TASK REQUIREMENTS >>
Only the lines from the line that contains "[0:04.00-0:04.50]" through the final line of the entries below belong in your answer, copied exactly and without pictures.

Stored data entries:
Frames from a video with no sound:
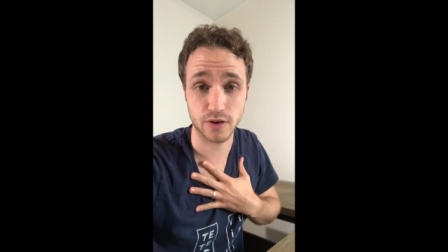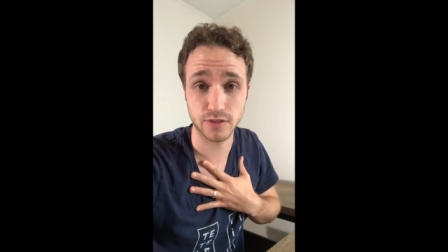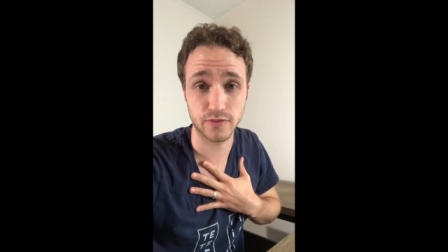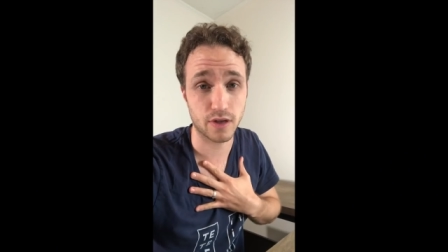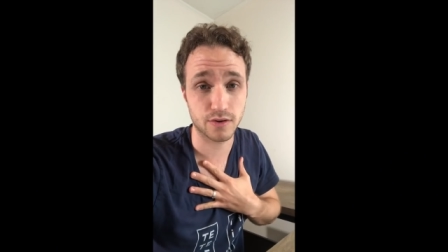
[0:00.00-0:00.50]

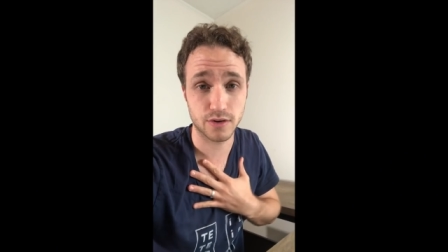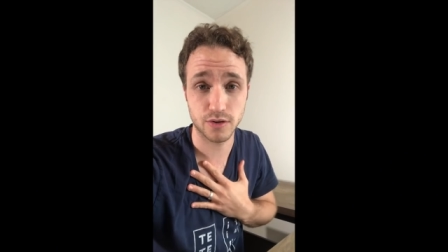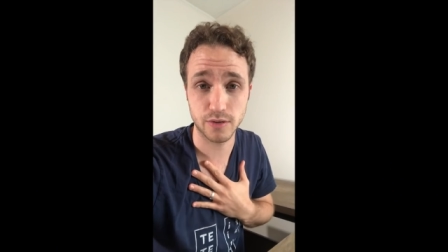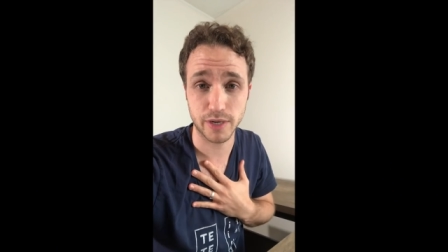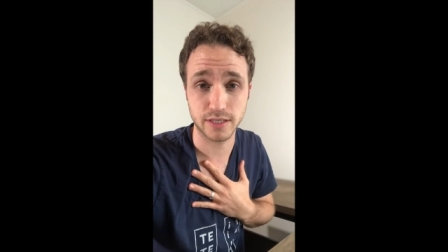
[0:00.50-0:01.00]
those of y'all who are
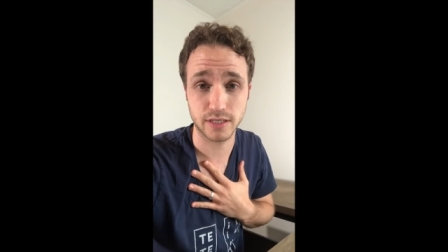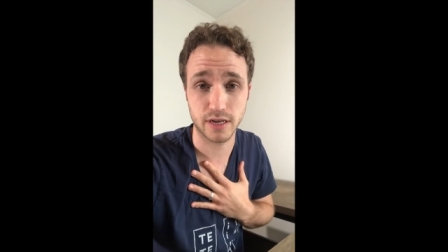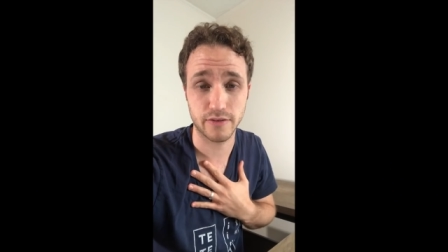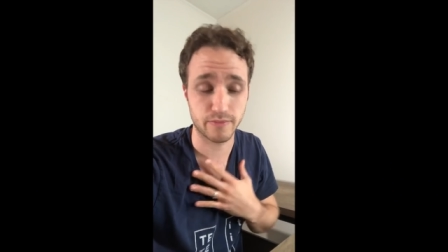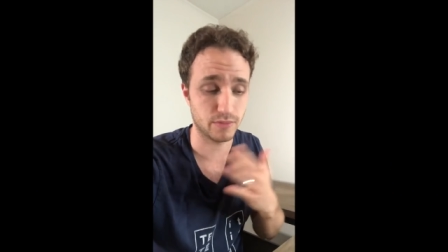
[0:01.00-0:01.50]
new to my
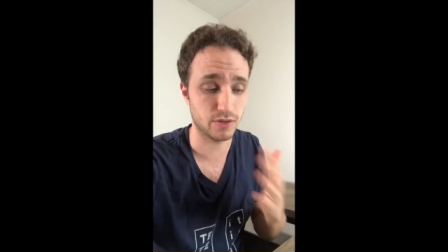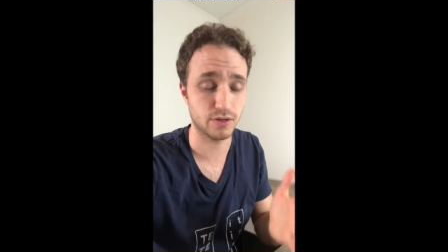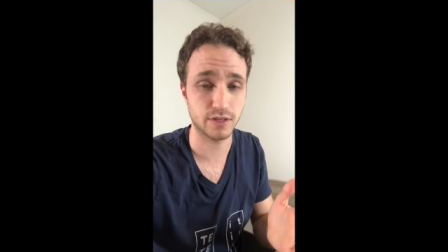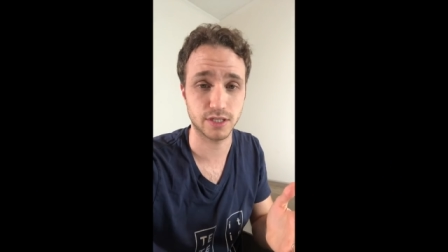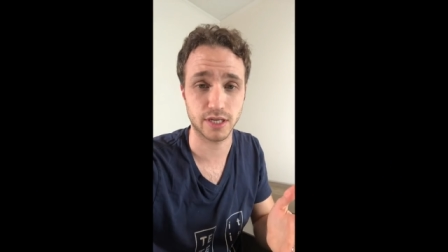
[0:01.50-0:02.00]
stuff, new
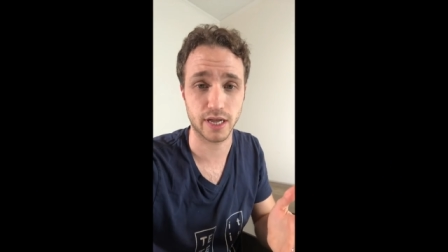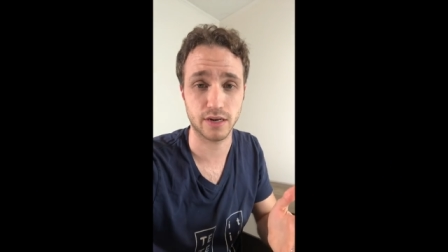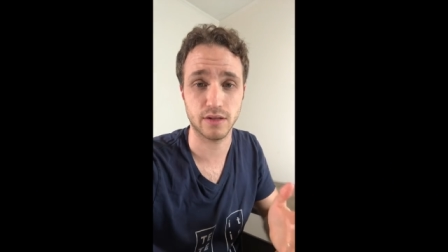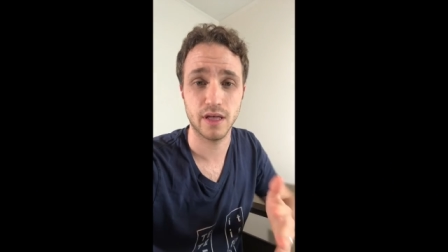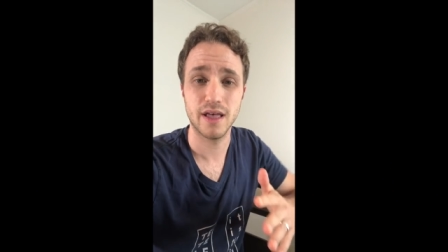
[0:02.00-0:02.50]
to this
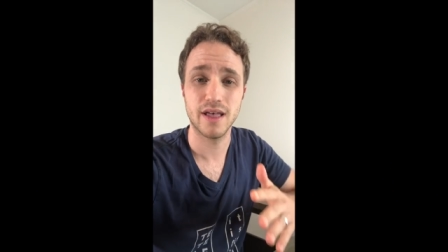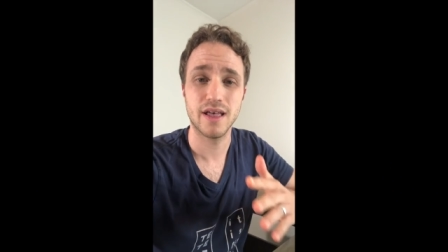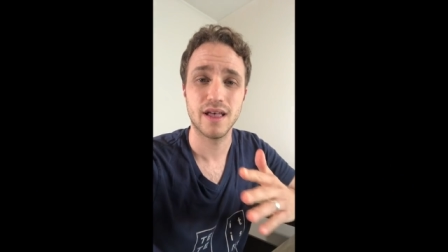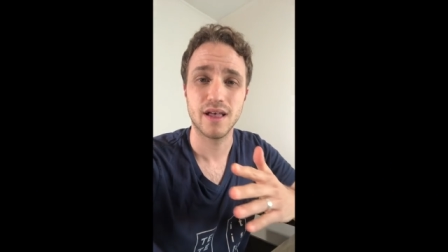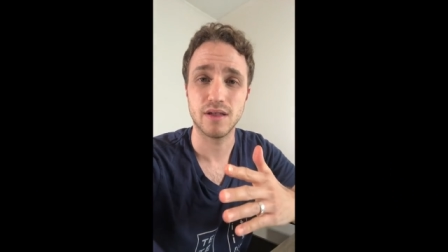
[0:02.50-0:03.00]
channel,
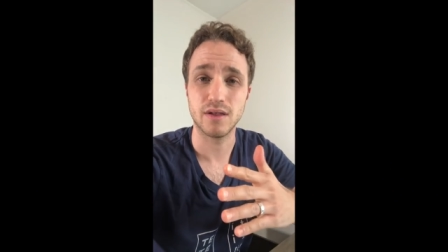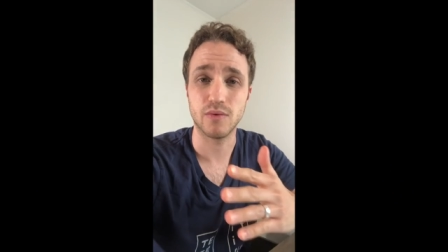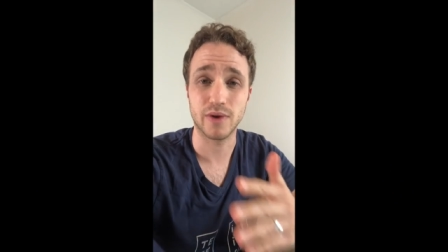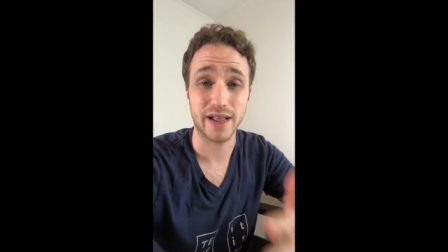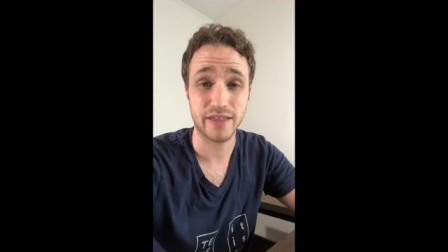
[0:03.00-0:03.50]

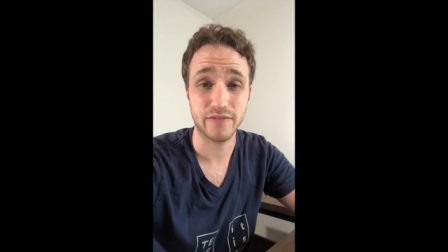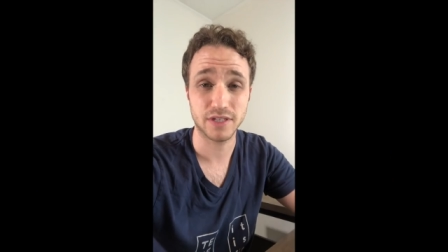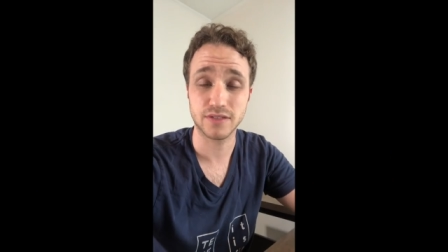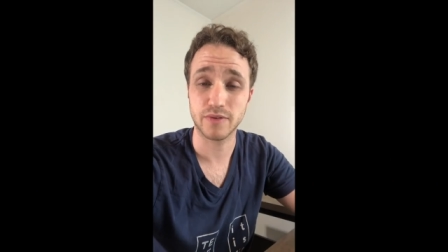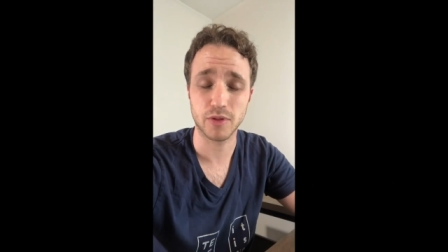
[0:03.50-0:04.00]
when I get
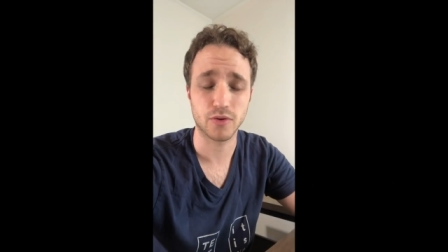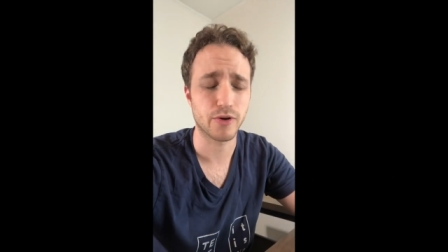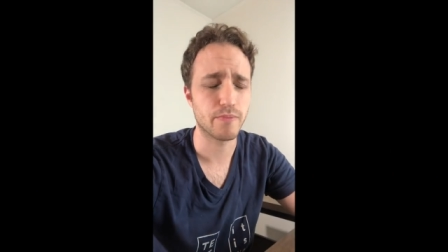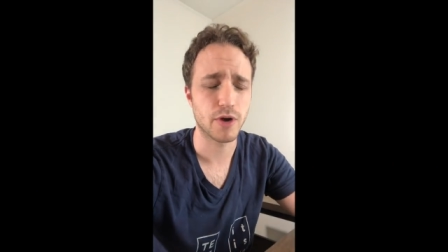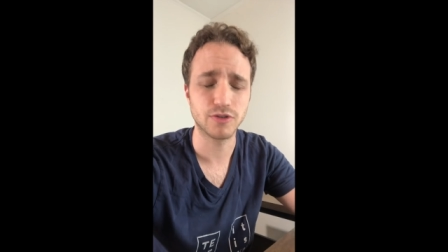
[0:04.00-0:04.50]
visions from the
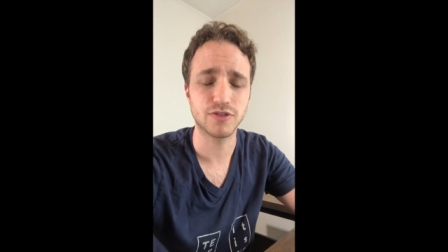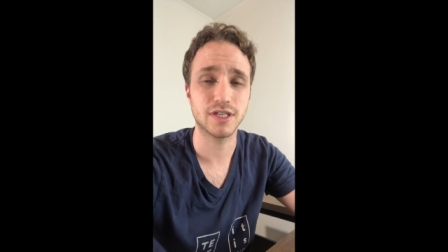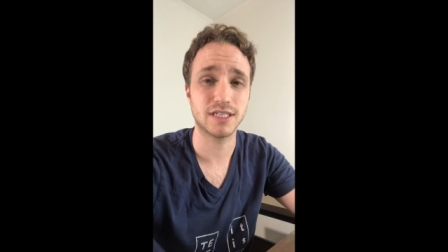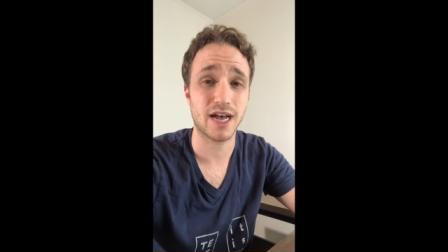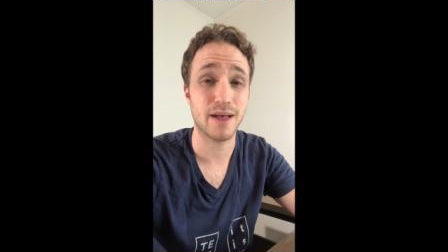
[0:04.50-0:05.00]
Lord, most of
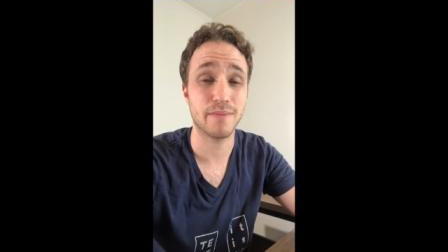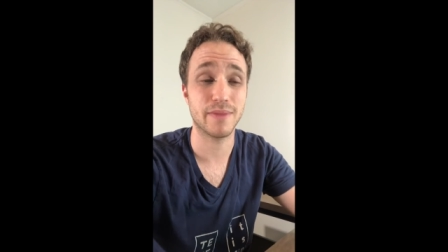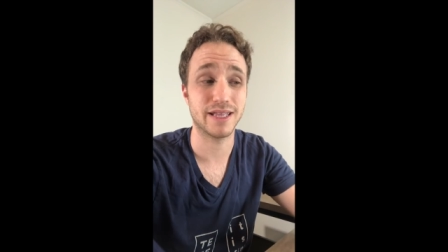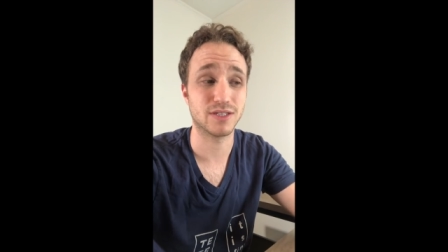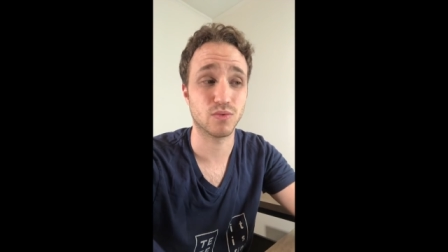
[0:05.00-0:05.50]
the
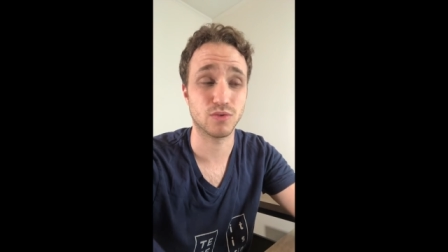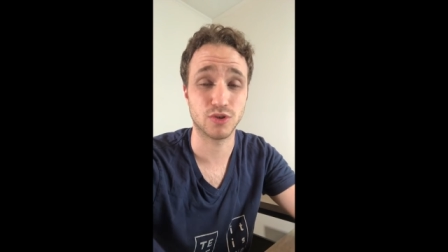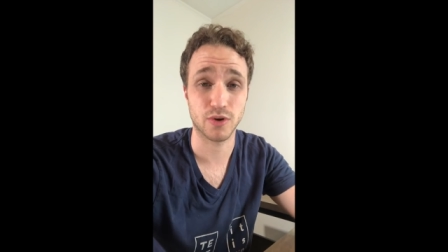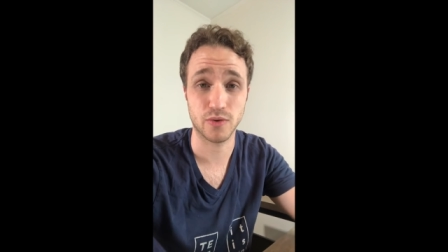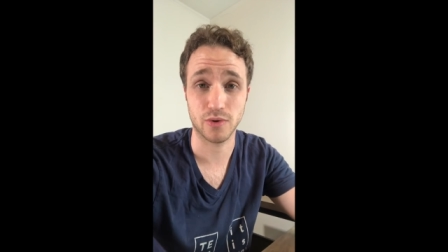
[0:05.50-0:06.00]
time it's
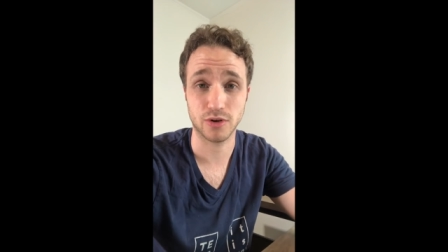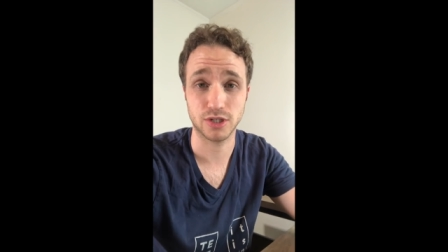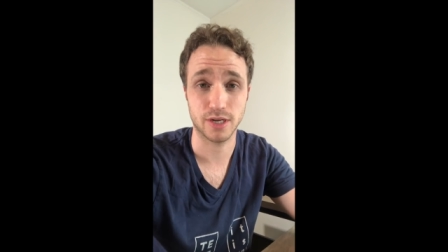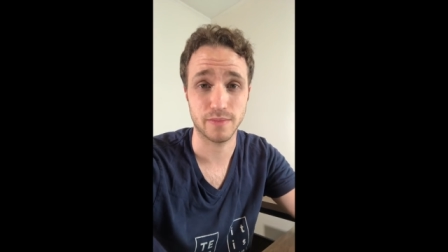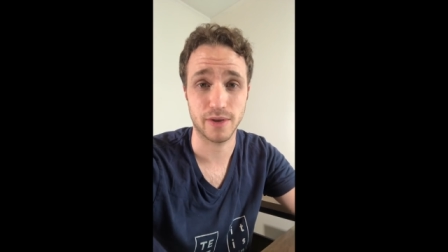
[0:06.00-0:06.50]
during
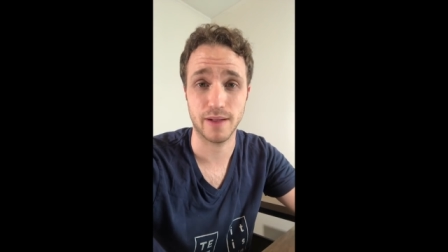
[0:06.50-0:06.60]
worship.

REPLY >>
[0:04.00-0:04.50]
visions from the
[0:04.50-0:05.00]
Lord, most of
[0:05.00-0:05.50]
the
[0:05.50-0:06.00]
time it's
[0:06.00-0:06.50]
during
[0:06.50-0:06.60]
worship.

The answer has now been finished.